Falar sobre a própria morte não costuma fazer parte das conversas familiares. Podemos discutir planos para o futuro, tratamentos que aceitaríamos diante de uma doença grave e até organizar questões financeiras para depois que não estivermos mais aqui, mas raramente nos sentamos à mesa para dizer algo muito simples: “Se um dia for possível, quero ser doador de órgãos”.
No Brasil, essa conversa tem uma importância especial. Não basta desejar ser doador. Pela legislação, a retirada de órgãos e tecidos após a morte depende da autorização da família. Mesmo que uma pessoa tenha manifestado claramente em vida a intenção de doar, seus órgãos não poderão ser retirados se os familiares não autorizarem. Por isso, talvez a atitude mais importante de quem deseja ser doador seja também a mais simples: contar essa decisão às pessoas próximas.

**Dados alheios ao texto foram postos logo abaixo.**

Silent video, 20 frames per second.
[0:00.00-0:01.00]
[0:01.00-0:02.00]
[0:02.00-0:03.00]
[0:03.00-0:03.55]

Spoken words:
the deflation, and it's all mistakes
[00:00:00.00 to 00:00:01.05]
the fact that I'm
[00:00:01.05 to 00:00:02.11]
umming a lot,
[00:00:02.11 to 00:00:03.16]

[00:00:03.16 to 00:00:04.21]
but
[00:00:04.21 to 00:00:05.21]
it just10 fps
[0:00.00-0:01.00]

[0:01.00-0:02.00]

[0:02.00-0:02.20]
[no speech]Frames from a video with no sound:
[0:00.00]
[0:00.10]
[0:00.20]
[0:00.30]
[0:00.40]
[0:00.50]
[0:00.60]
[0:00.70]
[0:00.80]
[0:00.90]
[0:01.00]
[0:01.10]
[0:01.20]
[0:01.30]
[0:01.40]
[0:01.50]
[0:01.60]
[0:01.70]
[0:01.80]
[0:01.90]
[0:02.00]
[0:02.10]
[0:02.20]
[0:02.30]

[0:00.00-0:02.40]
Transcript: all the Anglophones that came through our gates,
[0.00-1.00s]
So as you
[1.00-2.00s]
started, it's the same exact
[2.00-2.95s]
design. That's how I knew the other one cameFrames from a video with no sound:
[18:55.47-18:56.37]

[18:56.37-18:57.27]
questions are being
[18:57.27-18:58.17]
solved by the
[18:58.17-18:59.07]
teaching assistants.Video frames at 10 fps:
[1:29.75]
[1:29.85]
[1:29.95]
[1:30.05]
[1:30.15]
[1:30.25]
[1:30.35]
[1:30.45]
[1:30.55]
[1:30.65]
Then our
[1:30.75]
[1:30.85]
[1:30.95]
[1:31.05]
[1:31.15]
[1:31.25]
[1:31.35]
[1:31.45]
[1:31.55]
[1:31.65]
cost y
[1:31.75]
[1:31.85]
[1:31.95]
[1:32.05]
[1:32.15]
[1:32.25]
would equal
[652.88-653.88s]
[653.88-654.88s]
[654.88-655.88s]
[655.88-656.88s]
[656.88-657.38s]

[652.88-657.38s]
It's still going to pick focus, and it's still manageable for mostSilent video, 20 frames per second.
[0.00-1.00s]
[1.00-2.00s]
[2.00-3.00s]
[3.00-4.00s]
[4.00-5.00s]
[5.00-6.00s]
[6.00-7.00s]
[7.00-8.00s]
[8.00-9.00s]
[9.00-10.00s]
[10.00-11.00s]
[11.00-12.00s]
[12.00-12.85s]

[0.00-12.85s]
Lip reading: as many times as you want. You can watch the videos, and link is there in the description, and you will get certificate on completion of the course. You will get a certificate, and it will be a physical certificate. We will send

A questão ganha ainda mais relevância durante o Setembro Verde, mês de conscientização sobre a doação de órgãos, e em 27 de setembro, Dia Nacional da Doação de Órgãos. Dados apresentados pelo Ministério da Saúde mostram que a recusa familiar permanece próxima de 45% dos casos e continua sendo um dos principais obstáculos para aumentar o número de doadores no país.
O Brasil realiza um grande número de transplantes em termos absolutos, impulsionado também pelo tamanho de sua população e pela estrutura do Sistema Único de Saúde.